» Saved entries

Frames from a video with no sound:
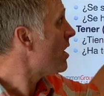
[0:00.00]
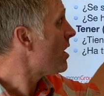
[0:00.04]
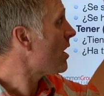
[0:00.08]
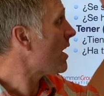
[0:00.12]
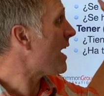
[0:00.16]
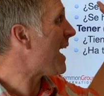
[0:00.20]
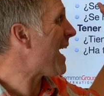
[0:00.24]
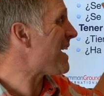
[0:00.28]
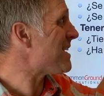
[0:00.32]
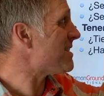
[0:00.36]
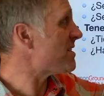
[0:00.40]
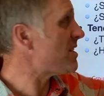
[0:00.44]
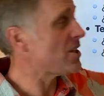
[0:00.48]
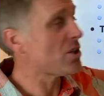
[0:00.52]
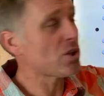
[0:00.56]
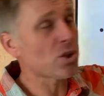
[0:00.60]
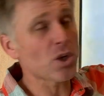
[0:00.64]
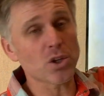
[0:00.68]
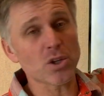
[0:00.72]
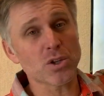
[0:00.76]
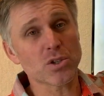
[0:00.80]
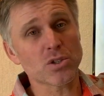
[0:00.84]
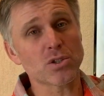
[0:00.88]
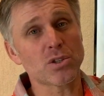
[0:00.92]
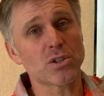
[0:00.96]
casi
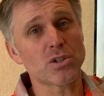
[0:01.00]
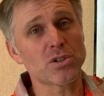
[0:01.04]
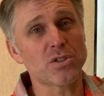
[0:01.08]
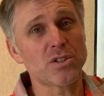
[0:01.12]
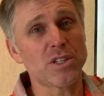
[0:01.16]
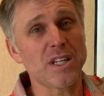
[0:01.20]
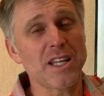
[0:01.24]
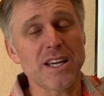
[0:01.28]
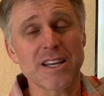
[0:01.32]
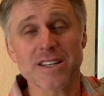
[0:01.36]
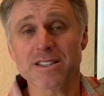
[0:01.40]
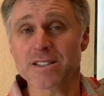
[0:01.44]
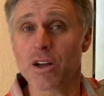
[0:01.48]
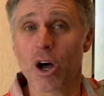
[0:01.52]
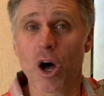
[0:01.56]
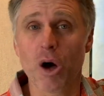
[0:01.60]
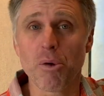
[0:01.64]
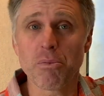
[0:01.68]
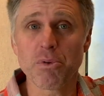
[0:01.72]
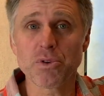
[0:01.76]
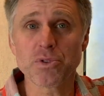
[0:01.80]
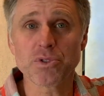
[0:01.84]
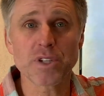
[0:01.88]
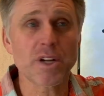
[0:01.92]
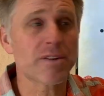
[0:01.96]
todos los días,
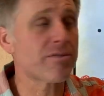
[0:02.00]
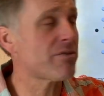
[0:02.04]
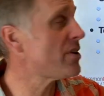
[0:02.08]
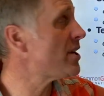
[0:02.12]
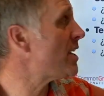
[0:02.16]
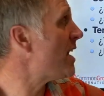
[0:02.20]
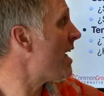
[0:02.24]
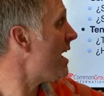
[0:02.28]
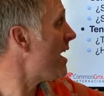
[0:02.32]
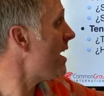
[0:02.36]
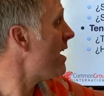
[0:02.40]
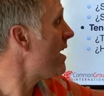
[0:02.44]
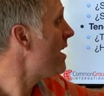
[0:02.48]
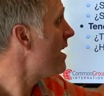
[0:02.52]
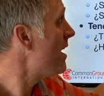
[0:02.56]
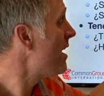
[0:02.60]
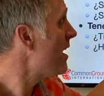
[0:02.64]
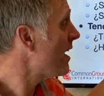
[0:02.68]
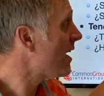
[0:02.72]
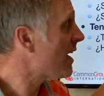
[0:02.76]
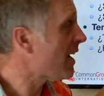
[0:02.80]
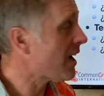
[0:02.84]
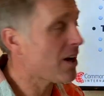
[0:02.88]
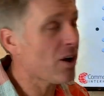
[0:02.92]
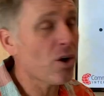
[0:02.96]
almost every day,
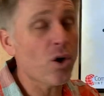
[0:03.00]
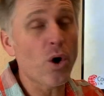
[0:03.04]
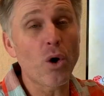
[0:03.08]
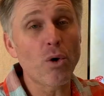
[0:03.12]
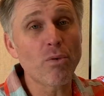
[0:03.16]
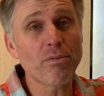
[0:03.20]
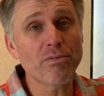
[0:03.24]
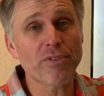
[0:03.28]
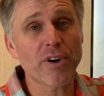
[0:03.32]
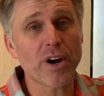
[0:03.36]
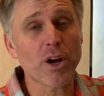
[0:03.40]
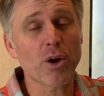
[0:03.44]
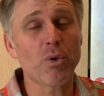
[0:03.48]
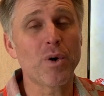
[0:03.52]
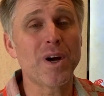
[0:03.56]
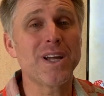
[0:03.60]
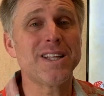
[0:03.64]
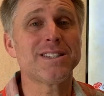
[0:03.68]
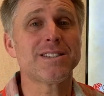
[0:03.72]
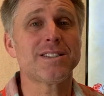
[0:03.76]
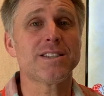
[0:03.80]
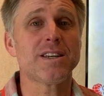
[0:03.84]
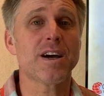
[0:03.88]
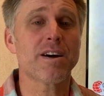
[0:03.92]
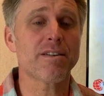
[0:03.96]
con
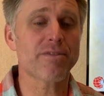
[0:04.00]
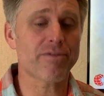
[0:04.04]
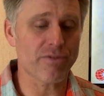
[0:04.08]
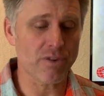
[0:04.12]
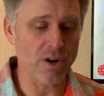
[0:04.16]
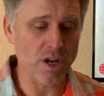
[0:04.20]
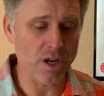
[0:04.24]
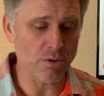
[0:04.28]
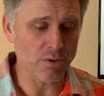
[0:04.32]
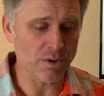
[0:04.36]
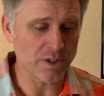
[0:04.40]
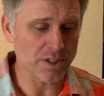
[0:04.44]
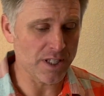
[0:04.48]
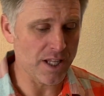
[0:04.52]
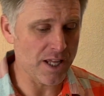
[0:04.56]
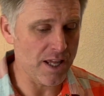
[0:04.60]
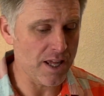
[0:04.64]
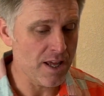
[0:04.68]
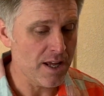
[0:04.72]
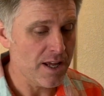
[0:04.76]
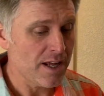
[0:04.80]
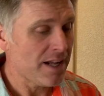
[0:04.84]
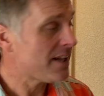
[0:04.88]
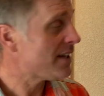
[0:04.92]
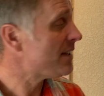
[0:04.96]
frecuencia, frequently,
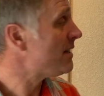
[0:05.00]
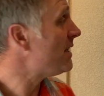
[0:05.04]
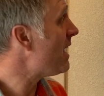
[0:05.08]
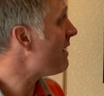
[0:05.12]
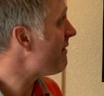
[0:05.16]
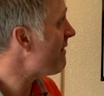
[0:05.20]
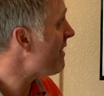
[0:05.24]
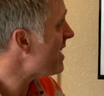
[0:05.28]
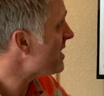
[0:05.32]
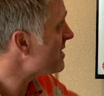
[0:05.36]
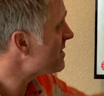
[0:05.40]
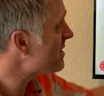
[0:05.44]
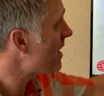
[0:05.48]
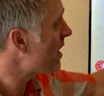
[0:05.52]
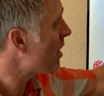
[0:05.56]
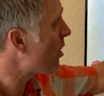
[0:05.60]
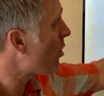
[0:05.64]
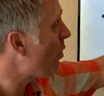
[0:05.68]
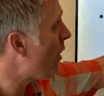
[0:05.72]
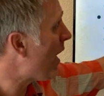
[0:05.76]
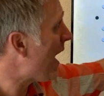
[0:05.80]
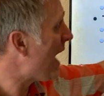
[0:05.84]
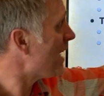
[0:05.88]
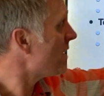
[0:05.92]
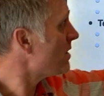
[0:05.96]
de vez en
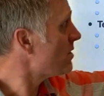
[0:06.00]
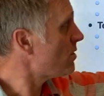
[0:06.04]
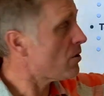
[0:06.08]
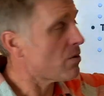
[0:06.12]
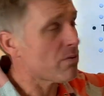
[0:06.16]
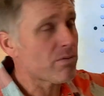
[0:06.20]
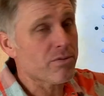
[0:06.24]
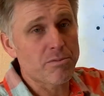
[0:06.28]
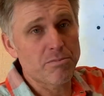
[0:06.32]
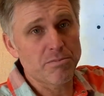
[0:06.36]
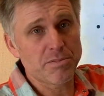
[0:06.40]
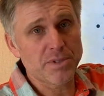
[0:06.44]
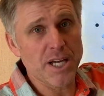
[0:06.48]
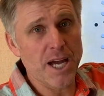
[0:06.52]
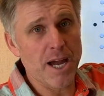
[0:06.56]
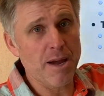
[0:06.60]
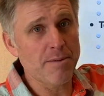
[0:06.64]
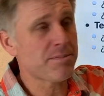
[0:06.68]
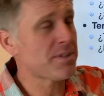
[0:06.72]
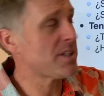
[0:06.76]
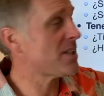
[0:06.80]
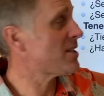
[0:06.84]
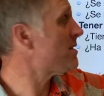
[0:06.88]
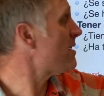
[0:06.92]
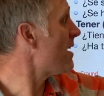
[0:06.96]
cuando, from time
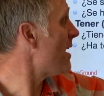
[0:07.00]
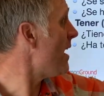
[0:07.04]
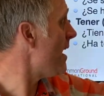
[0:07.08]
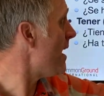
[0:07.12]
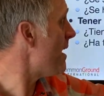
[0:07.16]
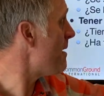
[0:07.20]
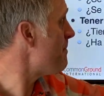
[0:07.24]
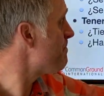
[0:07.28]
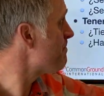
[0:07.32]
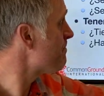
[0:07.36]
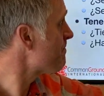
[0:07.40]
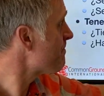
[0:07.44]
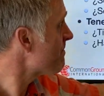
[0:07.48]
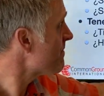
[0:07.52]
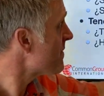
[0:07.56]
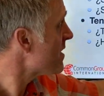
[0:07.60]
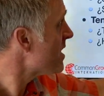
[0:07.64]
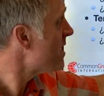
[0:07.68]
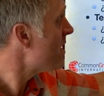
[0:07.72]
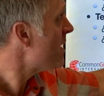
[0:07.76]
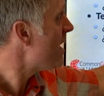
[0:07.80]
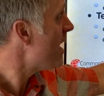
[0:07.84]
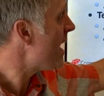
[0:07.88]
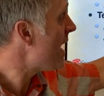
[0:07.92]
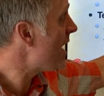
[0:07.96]
to time,
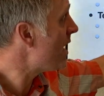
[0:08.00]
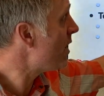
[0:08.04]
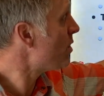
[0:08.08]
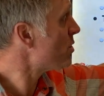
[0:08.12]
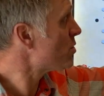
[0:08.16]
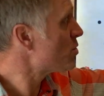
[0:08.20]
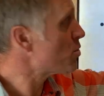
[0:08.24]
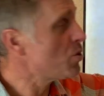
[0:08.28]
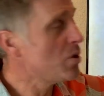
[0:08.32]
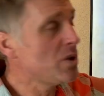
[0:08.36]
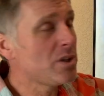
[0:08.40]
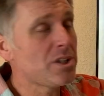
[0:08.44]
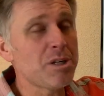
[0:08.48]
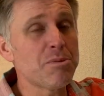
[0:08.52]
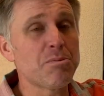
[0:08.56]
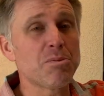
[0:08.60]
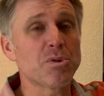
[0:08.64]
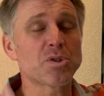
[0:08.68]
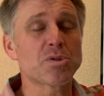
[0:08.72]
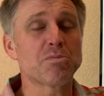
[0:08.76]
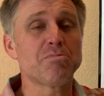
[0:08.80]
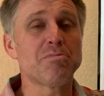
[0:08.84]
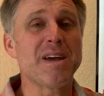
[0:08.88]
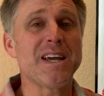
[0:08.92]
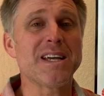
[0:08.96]
en los
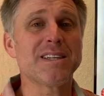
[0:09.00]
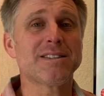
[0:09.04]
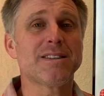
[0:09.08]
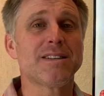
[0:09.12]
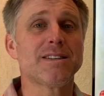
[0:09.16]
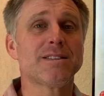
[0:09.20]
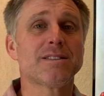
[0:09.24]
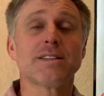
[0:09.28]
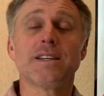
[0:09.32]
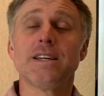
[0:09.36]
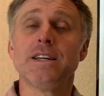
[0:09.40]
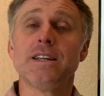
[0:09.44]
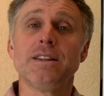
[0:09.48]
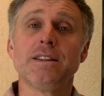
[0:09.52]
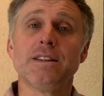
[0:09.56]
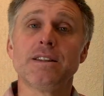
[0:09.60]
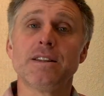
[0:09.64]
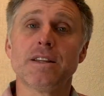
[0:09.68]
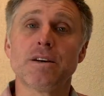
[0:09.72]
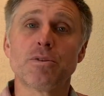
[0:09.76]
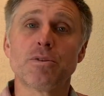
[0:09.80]
últimos meses, in the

» Work to be completed
If an entry holds a picture, leave the picture out and repeat the rest exactly.

» Problem solution
Frames from a video with no sound:
[0:00.00]
[0:00.04]
[0:00.08]
[0:00.12]
[0:00.16]
[0:00.20]
[0:00.24]
[0:00.28]
[0:00.32]
[0:00.36]
[0:00.40]
[0:00.44]
[0:00.48]
[0:00.52]
[0:00.56]
[0:00.60]
[0:00.64]
[0:00.68]
[0:00.72]
[0:00.76]
[0:00.80]
[0:00.84]
[0:00.88]
[0:00.92]
[0:00.96]
casi
[0:01.00]
[0:01.04]
[0:01.08]
[0:01.12]
[0:01.16]
[0:01.20]
[0:01.24]
[0:01.28]
[0:01.32]
[0:01.36]
[0:01.40]
[0:01.44]
[0:01.48]
[0:01.52]
[0:01.56]
[0:01.60]
[0:01.64]
[0:01.68]
[0:01.72]
[0:01.76]
[0:01.80]
[0:01.84]
[0:01.88]
[0:01.92]
[0:01.96]
todos los días,
[0:02.00]
[0:02.04]
[0:02.08]
[0:02.12]
[0:02.16]
[0:02.20]
[0:02.24]
[0:02.28]
[0:02.32]
[0:02.36]
[0:02.40]
[0:02.44]
[0:02.48]
[0:02.52]
[0:02.56]
[0:02.60]
[0:02.64]
[0:02.68]
[0:02.72]
[0:02.76]
[0:02.80]
[0:02.84]
[0:02.88]
[0:02.92]
[0:02.96]
almost every day,
[0:03.00]
[0:03.04]
[0:03.08]
[0:03.12]
[0:03.16]
[0:03.20]
[0:03.24]
[0:03.28]
[0:03.32]
[0:03.36]
[0:03.40]
[0:03.44]
[0:03.48]
[0:03.52]
[0:03.56]
[0:03.60]
[0:03.64]
[0:03.68]
[0:03.72]
[0:03.76]
[0:03.80]
[0:03.84]
[0:03.88]
[0:03.92]
[0:03.96]
con
[0:04.00]
[0:04.04]
[0:04.08]
[0:04.12]
[0:04.16]
[0:04.20]
[0:04.24]
[0:04.28]
[0:04.32]
[0:04.36]
[0:04.40]
[0:04.44]
[0:04.48]
[0:04.52]
[0:04.56]
[0:04.60]
[0:04.64]
[0:04.68]
[0:04.72]
[0:04.76]
[0:04.80]
[0:04.84]
[0:04.88]
[0:04.92]
[0:04.96]
frecuencia, frequently,
[0:05.00]
[0:05.04]
[0:05.08]
[0:05.12]
[0:05.16]
[0:05.20]
[0:05.24]
[0:05.28]
[0:05.32]
[0:05.36]
[0:05.40]
[0:05.44]
[0:05.48]
[0:05.52]
[0:05.56]
[0:05.60]
[0:05.64]
[0:05.68]
[0:05.72]
[0:05.76]
[0:05.80]
[0:05.84]
[0:05.88]
[0:05.92]
[0:05.96]
de vez en
[0:06.00]
[0:06.04]
[0:06.08]
[0:06.12]
[0:06.16]
[0:06.20]
[0:06.24]
[0:06.28]
[0:06.32]
[0:06.36]
[0:06.40]
[0:06.44]
[0:06.48]
[0:06.52]
[0:06.56]
[0:06.60]
[0:06.64]
[0:06.68]
[0:06.72]
[0:06.76]
[0:06.80]
[0:06.84]
[0:06.88]
[0:06.92]
[0:06.96]
cuando, from time
[0:07.00]
[0:07.04]
[0:07.08]
[0:07.12]
[0:07.16]
[0:07.20]
[0:07.24]
[0:07.28]
[0:07.32]
[0:07.36]
[0:07.40]
[0:07.44]
[0:07.48]
[0:07.52]
[0:07.56]
[0:07.60]
[0:07.64]
[0:07.68]
[0:07.72]
[0:07.76]
[0:07.80]
[0:07.84]
[0:07.88]
[0:07.92]
[0:07.96]
to time,
[0:08.00]
[0:08.04]
[0:08.08]
[0:08.12]
[0:08.16]
[0:08.20]
[0:08.24]
[0:08.28]
[0:08.32]
[0:08.36]
[0:08.40]
[0:08.44]
[0:08.48]
[0:08.52]
[0:08.56]
[0:08.60]
[0:08.64]
[0:08.68]
[0:08.72]
[0:08.76]
[0:08.80]
[0:08.84]
[0:08.88]
[0:08.92]
[0:08.96]
en los
[0:09.00]
[0:09.04]
[0:09.08]
[0:09.12]
[0:09.16]
[0:09.20]
[0:09.24]
[0:09.28]
[0:09.32]
[0:09.36]
[0:09.40]
[0:09.44]
[0:09.48]
[0:09.52]
[0:09.56]
[0:09.60]
[0:09.64]
[0:09.68]
[0:09.72]
[0:09.76]
[0:09.80]
últimos meses, in the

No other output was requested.